The treatment should be immediate,prompt and aggressive[6].Delay in treating laryngospasm may lead to serious morbidity.IPPV with 100% to break off the spasm is widely followed as the first line of management but there should not be any delay in administering suxamethonium.The most feared complications are hypoxia and negative pressure pulmonary edema.

6)Exsanguinate before IVRA.
Complete exsanguination of the upper limb is advocated before IVRA.Failure of proper exsanguination leads venous oozing during the procedure causing unsatisfactory operating conditions.Poor diffusion of the drug leads to 'patchy" anaesthesia or total failure of anaesthesia.The use of an esmarch or similar bandage is stressed.

7)Extubating a difficult airway.There are many gadgets available to deal with a difficult airway.With the introduction of fastrach LMA and fiberoptic bronchoscope, the success rate of intubation is high.Following ICU admission or surgical procedure many anaesthesiologists fail to observe the basic rule "while extubating a difficult airway take the same precaution and keep ready the same gadgets you used to intubate the case, since extubation failure or post extubation complications may necessitate immediate reintubation". Always use a guide wire or bougie over which the ETT is pulled out (extubation over bougie)and observe the vocal cord behaviour during extubation.

8)Testing loss of resistance. While testing for loss of resistance during epidural anaesthesia always use saline instead of air to avoid complications like pneumocephalus[7], spinal cord and nerve root compression, retroperitoneal air, subcutaneous emphysema, and venous air embolism[8] Alternatively saline with an air bubble technique also seems to be appropriate.
                                                                      Performing the LOR by saline, from NYSORA

9)Nasal intubation in pediatrics.
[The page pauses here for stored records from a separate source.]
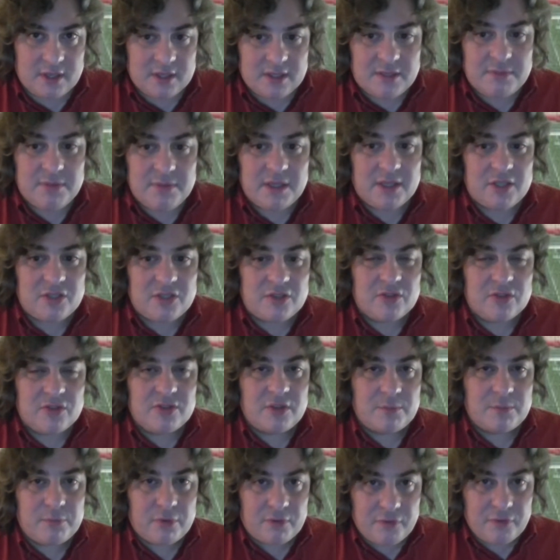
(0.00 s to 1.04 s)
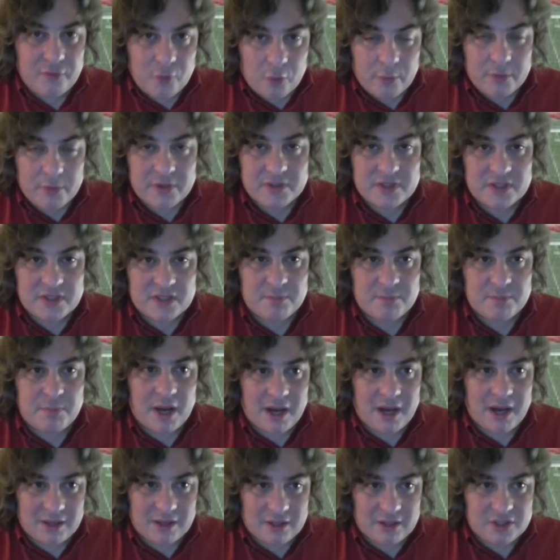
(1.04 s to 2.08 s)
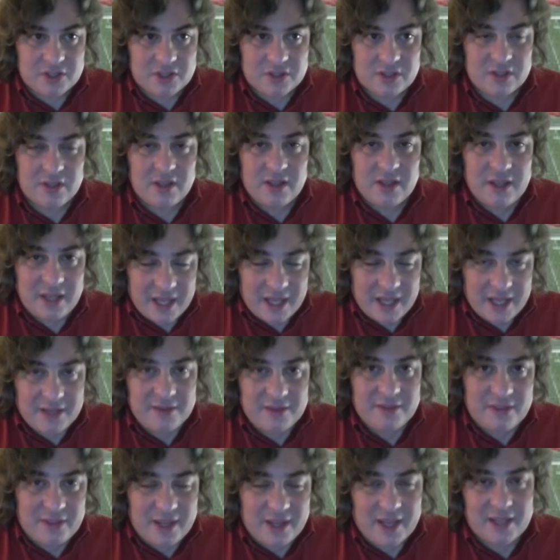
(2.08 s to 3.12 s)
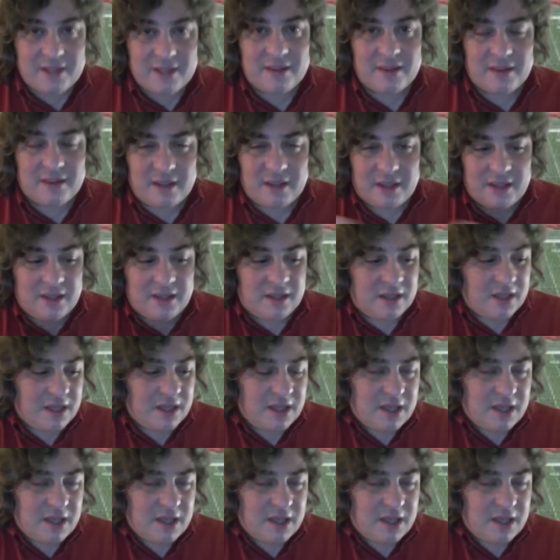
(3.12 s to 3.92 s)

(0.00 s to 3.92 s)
to make sure their performance is polished and that they,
Extreme caution should be taken while performing a nasal intubation in pediatric age group and any difficulty in ventilation should alert the anaesthetist of possibility of occlusion of the tip of  ETT with a piece of adenoid tissue carried away in it. Any incidence of difficulty in ventilation, high airway pressure,abnormal tracing of capnogram or fall in saturation following nasal intubation in children,the anaesthetist should not hesitate to remove the ETT immediately and proceed with mask ventilation and oral intubation. Never attempt to overcome the resistance by forced ventilatory attempts or by passing catheters into ETT..[9][10]The obstruction by adenoid is usually distal to murphy's eye and other common causes for the obstruction are kinking of ETT and severe bronchospasm following intubation.
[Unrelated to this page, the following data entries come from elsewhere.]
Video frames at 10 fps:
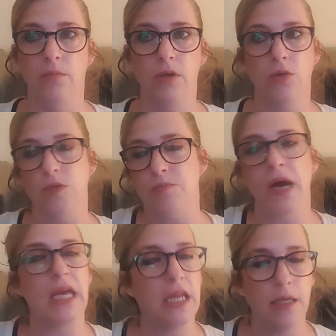who was
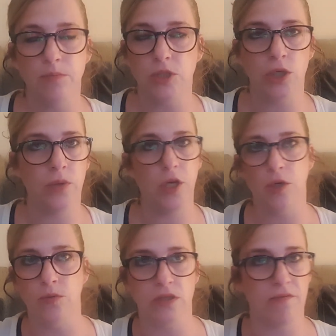making him do it,
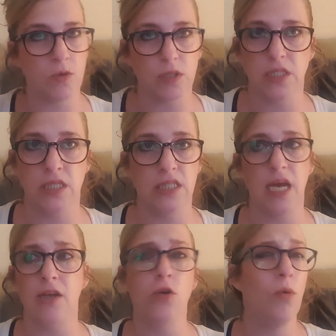who was the voice in his
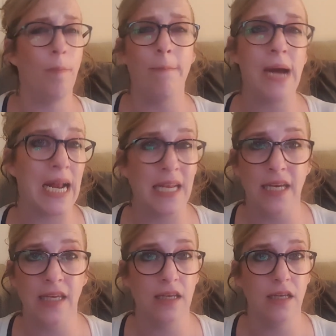head called
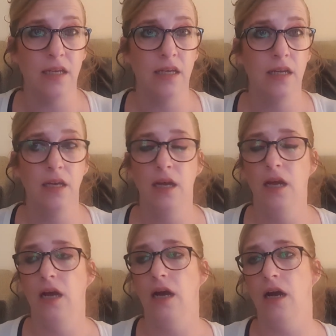Manny,
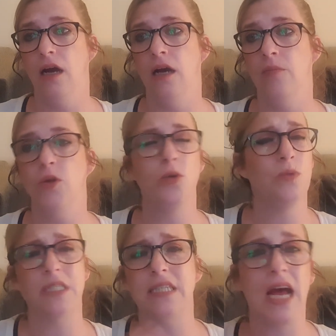who
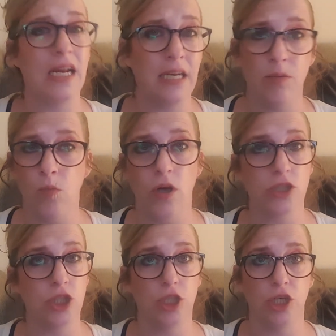was telling him what
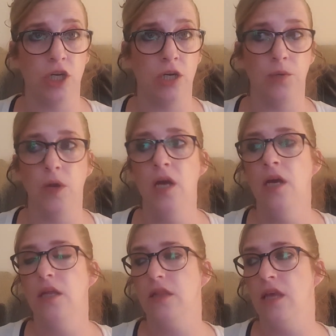to do.
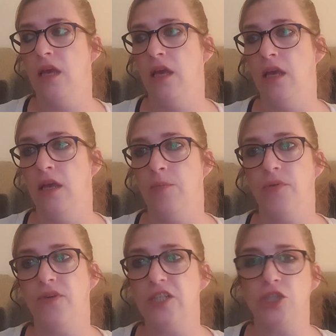The
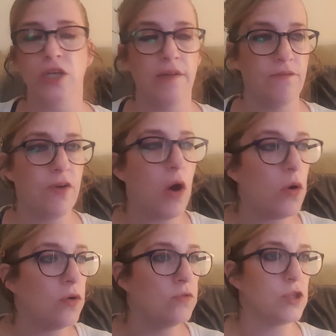professional
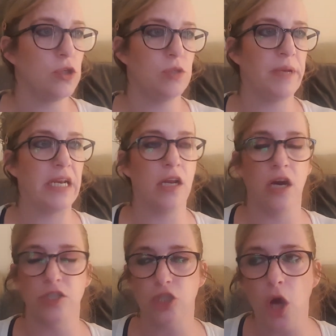involved, who spent a
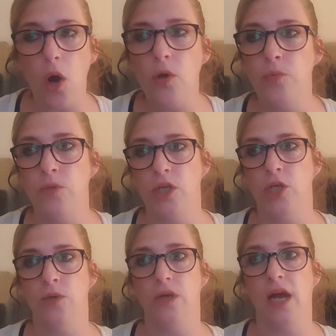lot of time with
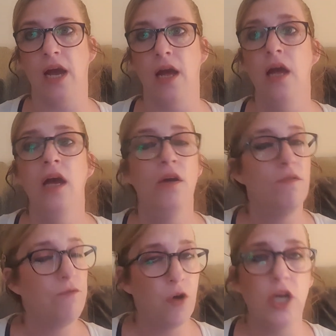Luka,
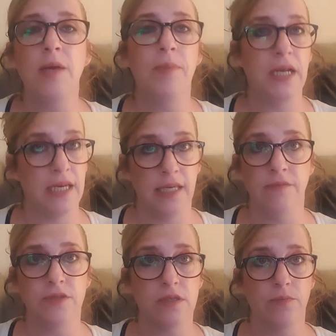fully
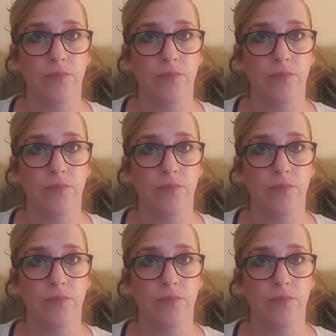believes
10)Uncover during PAC!The last but not the least, make a detailed physical examination during PAC.It was found on many occasions that gross physical deformities were overlooked by anaesthetists due to lack of proper exposure of body parts.Such deformities include pectus excavatum, pectus carinatum,scoliosis, thyroid swellings and other congenital abnormalities,.All these situations may lead to devastating intra operative complications.